Research group : My research addresses a single fundamental question: how do simple organisms evolve into complex ones?

My research group studies various topics related to the evolution of biological complexity, including the origins of multicellularity, life cycles, syntrophy, and organizational scales. Here I give a brief synopsis of some of the topics we investigate.


Multicellularity and life cycles

A pivotal innovation for life on earth was the evolution of multicellularity. This was not a singular event but rather evolved in dozens of independent lineages. Understanding what led to the evolution of multicellularity is challenging; however, because the origins of multicellularity occurred millions of years ago and are largely absent from the fossil record. Recent experiments make it possible to study this pivotal event in the lab by using microorganisms to evolve primitive multicellularity de novo . Such experimental systems provide excellent opportunities to test hypotheses about the conditions that facilitated the evolution of multicellularity. We collaborate with talented experimentalists like William Ratcliff to marry theory with empirical results and uncover general principles of how life evolves to be multicellular.


Syntrophy and microbial trade

Microbes live in complex communities where goods such as metabolites are produced and exchanged. These communities often exhibit division of labor and can allow a community to live in environments where no single organism could. Since these microbial relationships can persist across generations, they can be viewed as an alternative to a multicellular lifestyle. Understanding the evolution of these trading communities provides a clearer picture of the different routes by which life increases in complexity.

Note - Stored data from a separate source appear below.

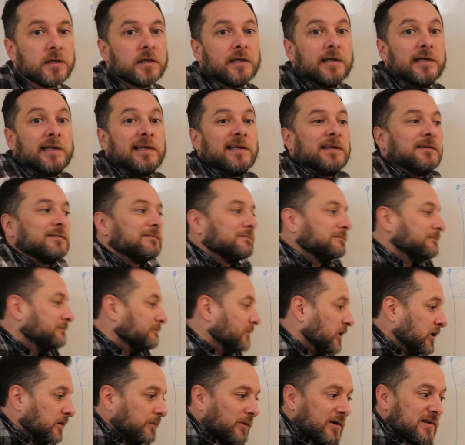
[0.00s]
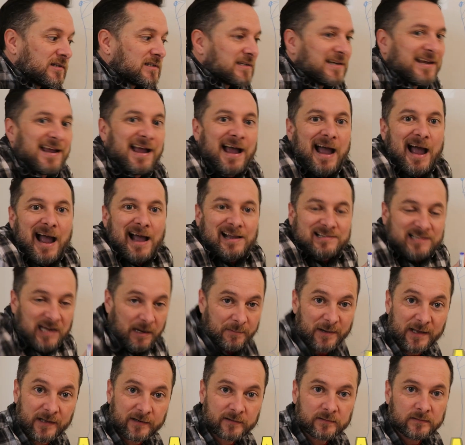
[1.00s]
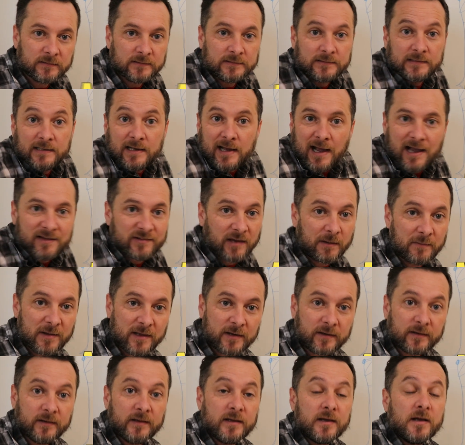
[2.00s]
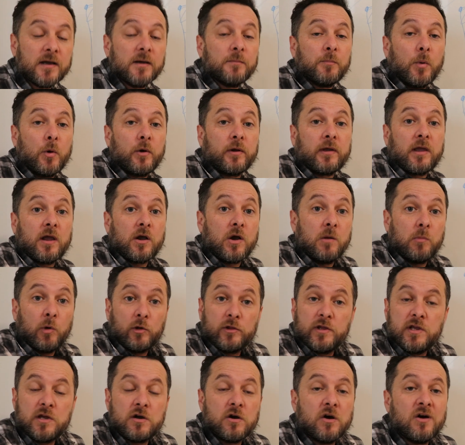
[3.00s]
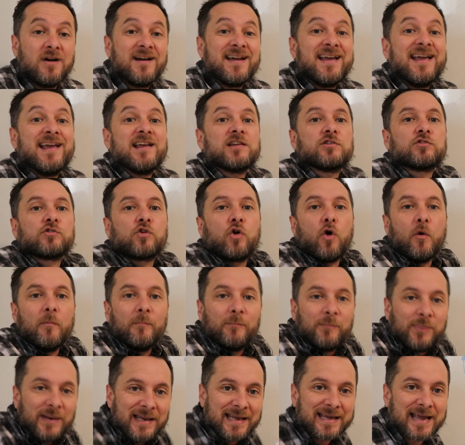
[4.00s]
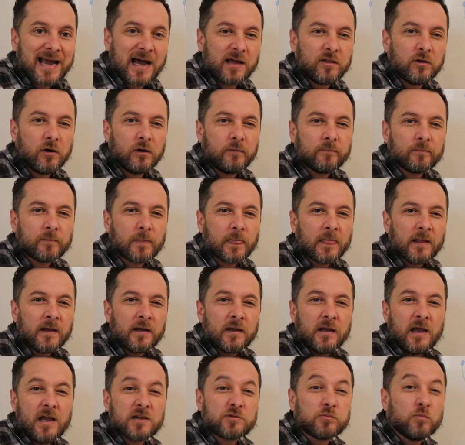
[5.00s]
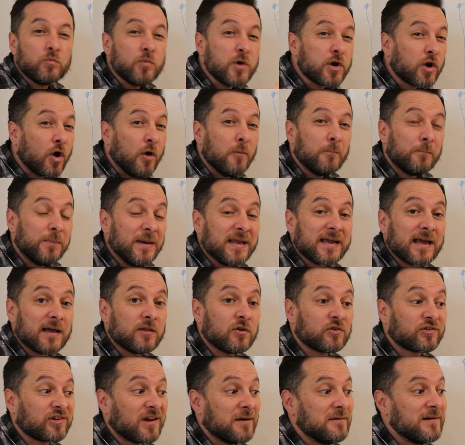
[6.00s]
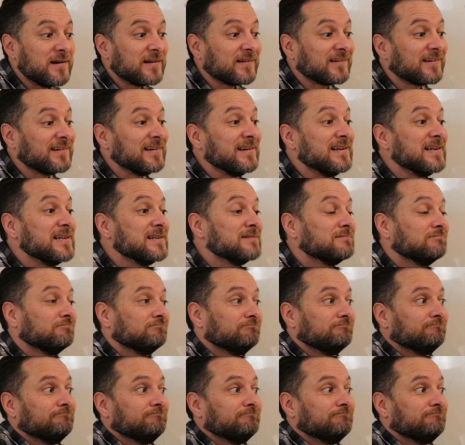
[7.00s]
Y, bueno, pues, a saber, a saber, porque como digo, es complicado, es muy complicado saber si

Endosymbiosis and the origins of the mitochondria

A key event during the evolution of life on earth was the endosymbiotic association that gave rise to mitochondria. This singular event offered cells a new source of energy and established the eukaryotic lineage, responsible for all large multicellular organisms. Despite its significance, little is known about the likelihood or significance of acquiring an organelle like the mitochondrion, in general. In collaboration with Chris Kempes and Jordan Okie, we are working to fill in some of these knowledge gaps using eco-evolutionary modeling and allometric scaling. The aim is to uncover general principles that govern the probability, fitness consequences, and physiological tradeoffs of an endosymbiotic association.

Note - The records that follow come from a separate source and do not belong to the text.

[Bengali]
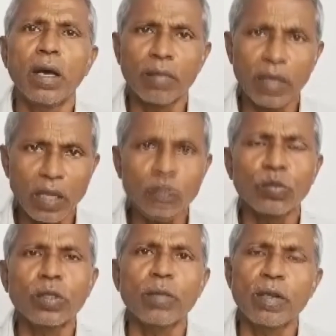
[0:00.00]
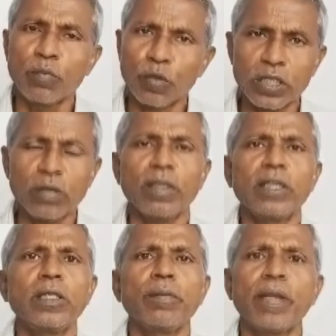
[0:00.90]
আমরা কাজ করতে পারি পরিষেবা
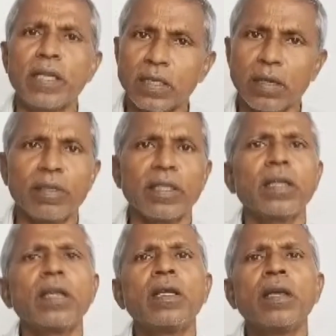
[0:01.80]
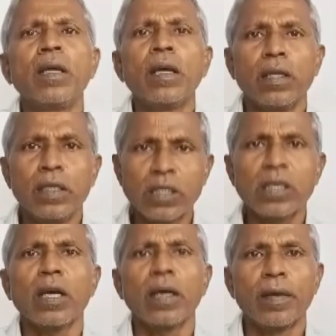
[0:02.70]
দিতে পারি এটা আমাদের
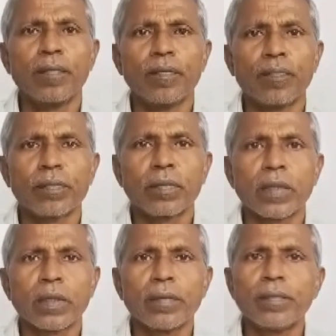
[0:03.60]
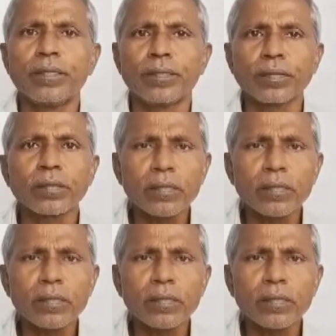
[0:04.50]
ইচ্ছা আমরা পরিচয়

Bet hedging and phenotypic plasticity

Many microbes have evolved the capacity to switch between at least two phenotypic states. While some switching is in response to a signal such as environmental change; other switching occurs preemptively without any apparent signals. This second type of switching can be understood in the context of bet hedging. Microbes that produce a phenotype that is initially costly or maladapted may gain a benefit should the environment change unpredictably. In particular, microbes that switch phenotypes can survive challenging, fluctuating environments like those that might occur during an antibiotic regimen. We are interested in the mechanisms and drivers of phenotype switching—especially how seemingly random switching might evolve into a regulated part of an organism’s life cycle.


Abiotic vs biotic in the search for biosignatures

We are members of The Laboratory for Agnostic Biosignatures (LAB) which is developing techniques to detect new forms of life in the universe. Funded by the NASA Astrobiology Program, the LAB team includes biologists, chemists, computer scientists, mathematicians, and instrument engineers. The team’s aim is to identify possible signs of life—and ways of detecting them—that are not constrained by how we understand life on earth. For example, living organisms on Earth produce a complex set of molecular compounds in order to maintain themselves and reproduce. While life elsewhere may not use the exact same compounds or subset of them, we might expect a certain amount of molecular complexity to be a feature and biosignature of life anywhere. Thus, one area of investigation for our team is the chemical complexity generated in biotic and abiotic processes.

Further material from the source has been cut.